Amplia, serena, silenciosa
Los pescadores se habían ido y llegado cuando pisamos la orilla. Eran diez minutos antes de las nueve de la mañana y las lanchas estaban alineadas bajo la sombra de algunas palmeras. No hay olas en playa Zaragoza y por eso su paisaje se adivina sereno desde cualquier parte que se mire.
Habíamos caminado con brevedad entre casas coloniales de colores y árboles bajos. La arena se pegaba en los pies y la brisa hacía lo propio mientras aparecían los toldos y las sillas vacías porque aún no había llegado nadie más. Solo nosotros, y una familia de tres que se acercaba con lentitud. La playa, rodeada de montañas y con ese nombre tan sonoro: Zaragoza -que parece un baile- se abría amplia, verde y azul oscuro. Era ella sola toda una inmensidad en algún punto de la isla de Margarita.
“El Muchacho”, el peñero que se zarandea lento en la orilla, apunta hacia otras dos embarcaciones ancladas en el medio del horizonte. Son botes pesqueros, con los años pegados a su pintura y así como están parecen un cuadro bien pintado. Lo veo con atención mientras una señora de canas brillantes entra con lentitud al mar y se ríe. El agua está fría y le da más frío zambullirse; por eso prefiere que llueva porque se pone tibia. Me río con ella y de su risa nerviosa y sigo caminando por la orilla.
“¿Cuántas piña coladas quieren? Me las compran a mí, mira que hay otros muchachos por ahí que ofrecen, pero yo soy el del puestico de allá”. Le respondo que apenas son las nueve de la mañana y no quiero alcohol tan temprano, pero le prometo recordar que va vestido de amarillo y él también promete volver, algo que hizo varias veces durante el día cuando ya teníamos suficiente sol en el cuerpo, para mezclarlo con ese sabor tan caribeño que solo puede tener una piña colada bien hecha frente al mar.
El agua, fría al principio, se convierte en bálsamo en cuestión de minutos.
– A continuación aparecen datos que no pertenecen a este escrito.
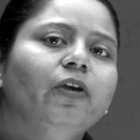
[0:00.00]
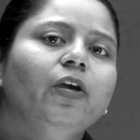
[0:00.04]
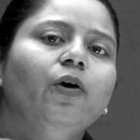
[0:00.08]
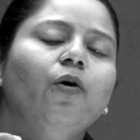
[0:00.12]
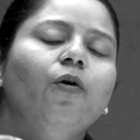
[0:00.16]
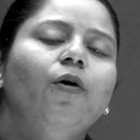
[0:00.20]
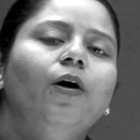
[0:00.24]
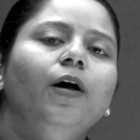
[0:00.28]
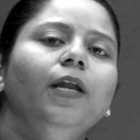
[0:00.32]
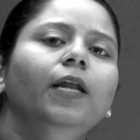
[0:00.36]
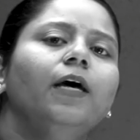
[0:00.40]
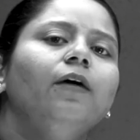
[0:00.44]
we
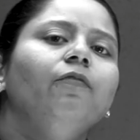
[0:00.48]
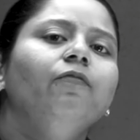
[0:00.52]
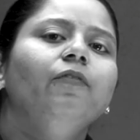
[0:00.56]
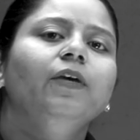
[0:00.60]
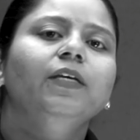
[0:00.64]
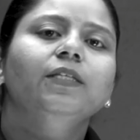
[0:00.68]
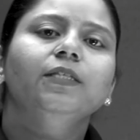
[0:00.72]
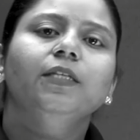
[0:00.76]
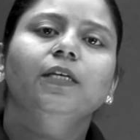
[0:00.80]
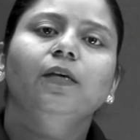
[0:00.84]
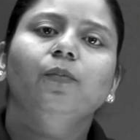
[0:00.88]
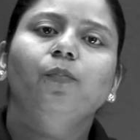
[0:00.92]
all are
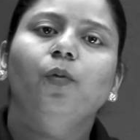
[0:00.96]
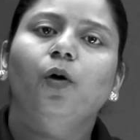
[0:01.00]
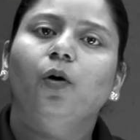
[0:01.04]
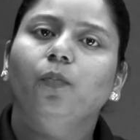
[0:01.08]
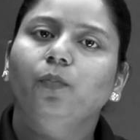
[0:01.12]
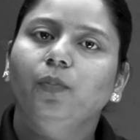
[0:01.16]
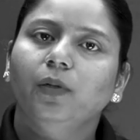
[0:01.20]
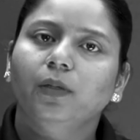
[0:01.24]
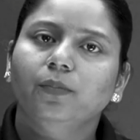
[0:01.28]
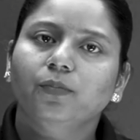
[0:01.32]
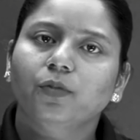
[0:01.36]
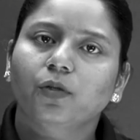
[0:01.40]
facing
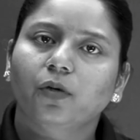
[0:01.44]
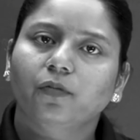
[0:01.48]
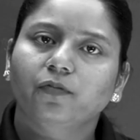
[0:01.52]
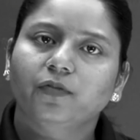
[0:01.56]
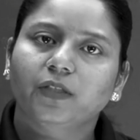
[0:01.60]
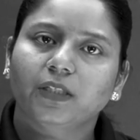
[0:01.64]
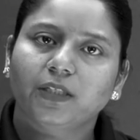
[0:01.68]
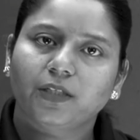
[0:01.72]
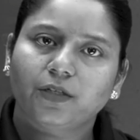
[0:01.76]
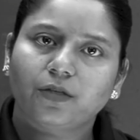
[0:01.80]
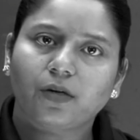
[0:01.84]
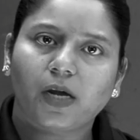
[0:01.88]
problems of
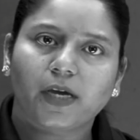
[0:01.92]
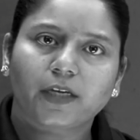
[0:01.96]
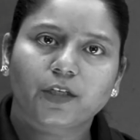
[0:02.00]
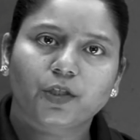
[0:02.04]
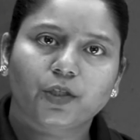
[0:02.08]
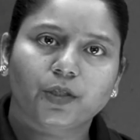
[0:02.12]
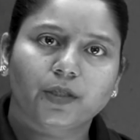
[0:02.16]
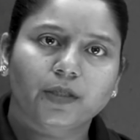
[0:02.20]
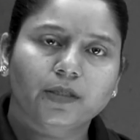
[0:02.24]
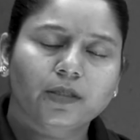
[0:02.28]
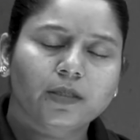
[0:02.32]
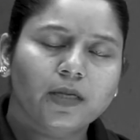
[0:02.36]

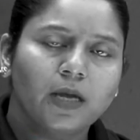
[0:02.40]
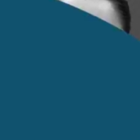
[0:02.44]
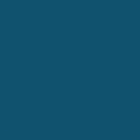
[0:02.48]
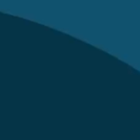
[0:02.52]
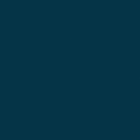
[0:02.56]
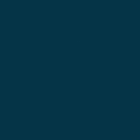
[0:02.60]
distractions.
El mar es abstracción, es el sonido de la respiración al sumergirse, es la sal como alivio. Para mí es todo silencio y por eso no supe en qué momento la niña con el salvavidas negro, comenzó a preguntarme cuándo había llegado a la isla, si conocía esa playa y cómo me llamaba. Ella, que no sabía nadar, se dejó enseñar a flotar sobre tanta serenidad y con un juego de palabras me dijo su nombre y dónde vivía para salir del mar con la misma rapidez de sus preguntas, traer a su padre a la orilla y contarle lo que había aprendido. Se fue al instante, aunque dejó su entusiasmo en el medio de todo.
Lanzarse al mar de cualquier forma se parece a la libertad. Por eso me gusta ver cómo saltan desde la lancha varios chicos a los que se les van las horas pescando y nadando, entre una risa despreocupada. Los miro desde lejos y puedo llegar nadando hasta dónde están, pero no puedo saltar con esa alegría y lamento tener esa lesión que llevo a cuestas, así como lo hice días antes parada en un muelle de otra playa, la de El Yaque. Había inocencia y felicidad en cada salto y les hice muchas fotos; como si cada una fuese mi propio intento de divertirme sin reparo.
La niña y su salvavidas negro
El día se les fue en saltar y nadar
También saltaban desde el muelle en playa El Yaque
Eran casi las tres de la tarde cuando el brillo del sol comenzó a posarse sobre el agua de Zaragoza. Un brillo que te hace entrecerrar los ojos, caer en letargo. La brisa salada adormece y cada sonido cobra sentido, al menos para mí. Entonces, se acerca la hora de irnos y volvemos a pasar entre las casas de colores con el sol sobre los hombros, con el bostezo a punto, con el silencio propio que siempre te deja el mar.
PARÉNTESIS. Playa Zaragoza está en el valle de Pedro González en la isla de Margarita y por eso a veces la llaman con ese nombre. Está a 45 minutos de Porlamar y no hay transporte que lleve a la zona, a menos que se pongan de acuerdo con un taxista para que los deje allí y los busque. Hay, entre sus casas coloniales, un restaurante y un mini mercado. Tiene estacionamiento y servicio de toldos y sillas.